WHAT THIS TASK INVOLVES ▸
Start to finish, print the entries exactly, and carry none of the pictures over.
______________________________
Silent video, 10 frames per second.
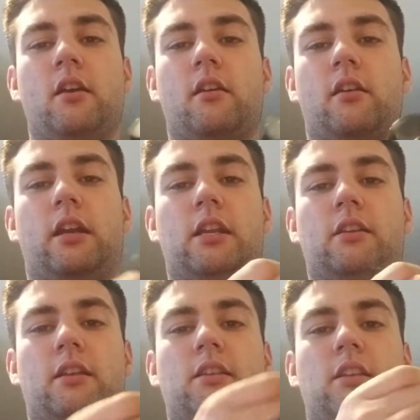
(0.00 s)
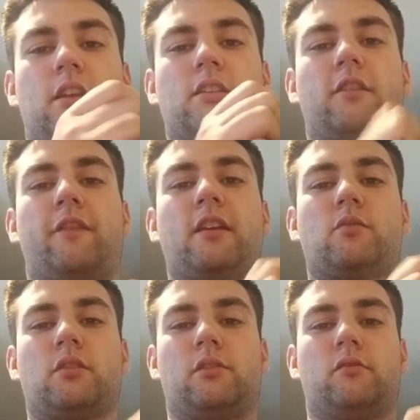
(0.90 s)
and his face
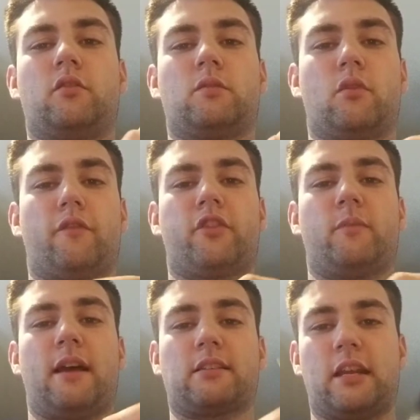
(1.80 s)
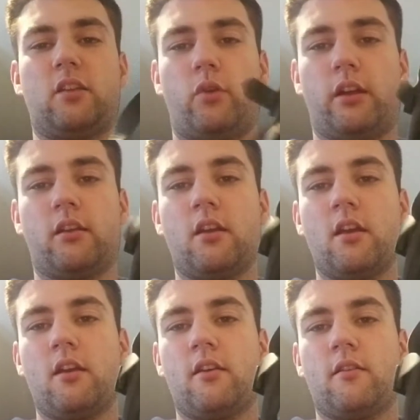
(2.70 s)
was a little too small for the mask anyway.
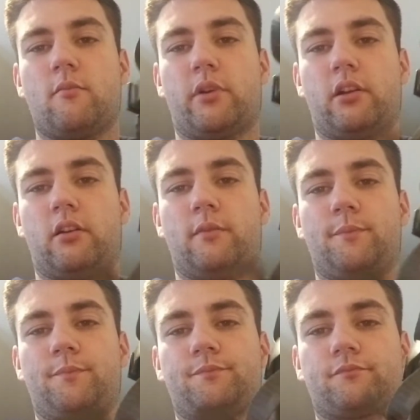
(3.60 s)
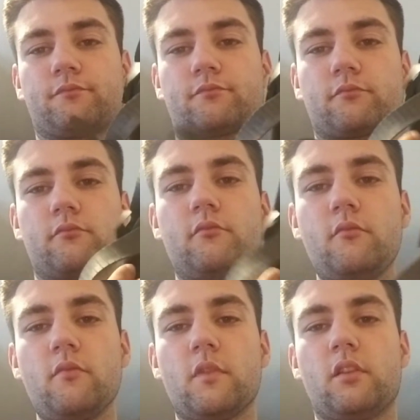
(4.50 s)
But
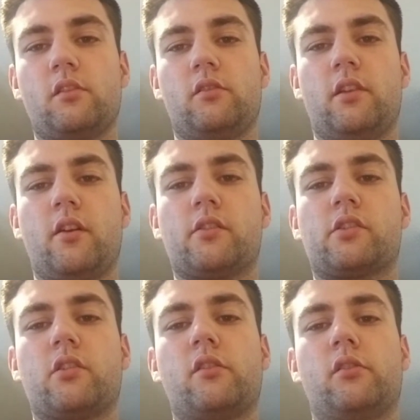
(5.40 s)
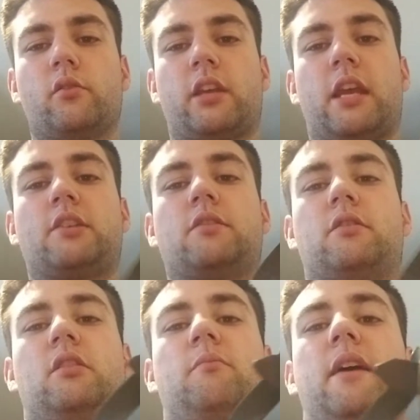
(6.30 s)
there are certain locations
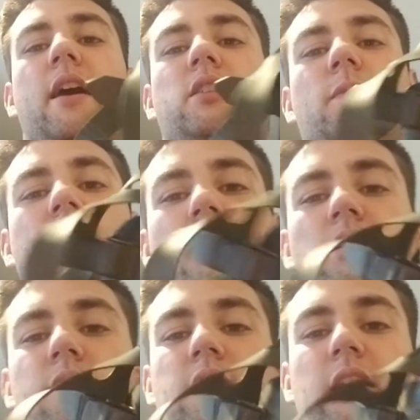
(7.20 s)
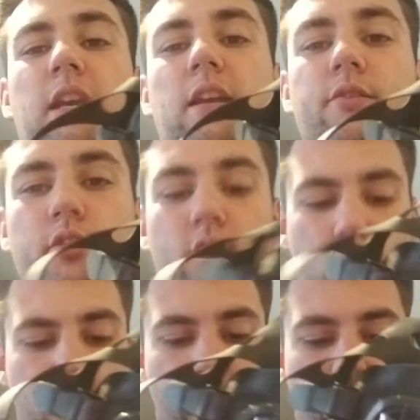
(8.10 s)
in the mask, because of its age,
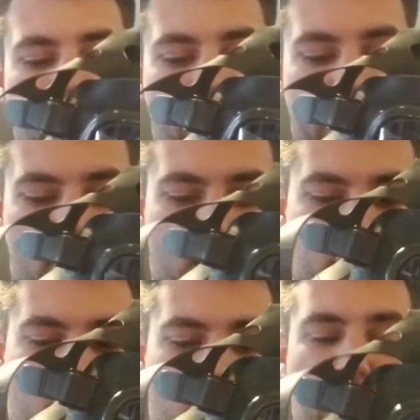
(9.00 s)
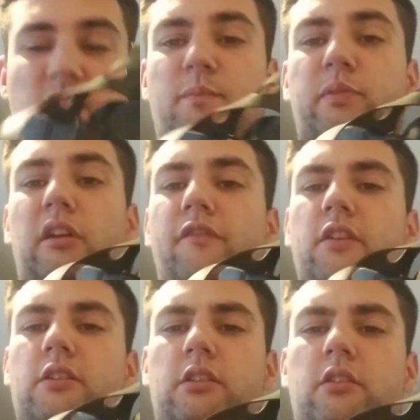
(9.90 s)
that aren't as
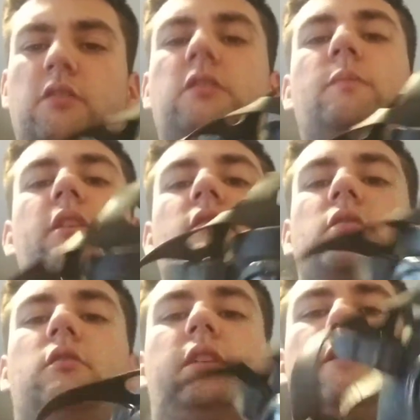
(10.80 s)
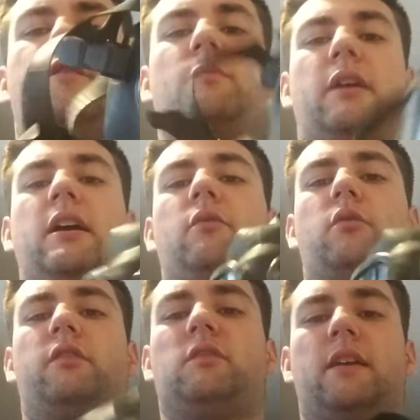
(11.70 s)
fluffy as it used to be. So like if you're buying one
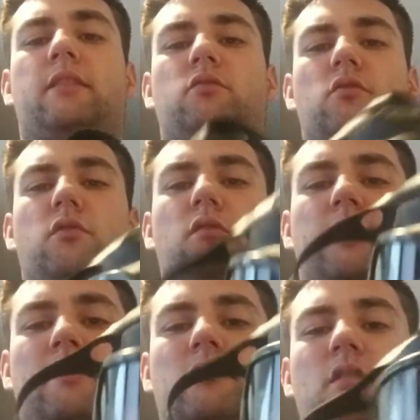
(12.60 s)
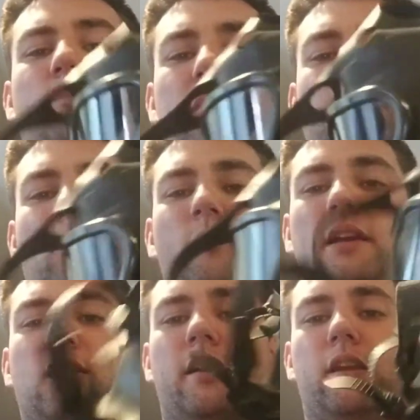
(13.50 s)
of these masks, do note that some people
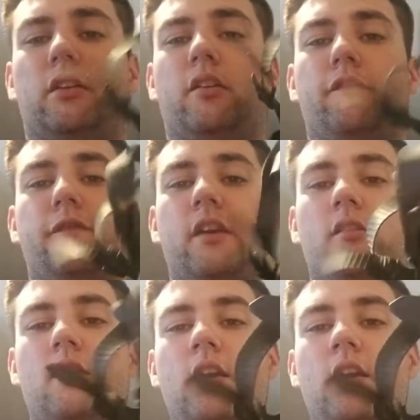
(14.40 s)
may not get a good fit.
______________________________
ANSWER TO THIS EXERCISE ▸
Silent video, 10 frames per second.
(0.00 s)
(0.90 s)
and his face
(1.80 s)
(2.70 s)
was a little too small for the mask anyway.
(3.60 s)
(4.50 s)
But
(5.40 s)
(6.30 s)
there are certain locations
(7.20 s)
(8.10 s)
in the mask, because of its age,
(9.00 s)
(9.90 s)
that aren't as
(10.80 s)
(11.70 s)
fluffy as it used to be. So like if you're buying one
(12.60 s)
(13.50 s)
of these masks, do note that some people
(14.40 s)
may not get a good fit.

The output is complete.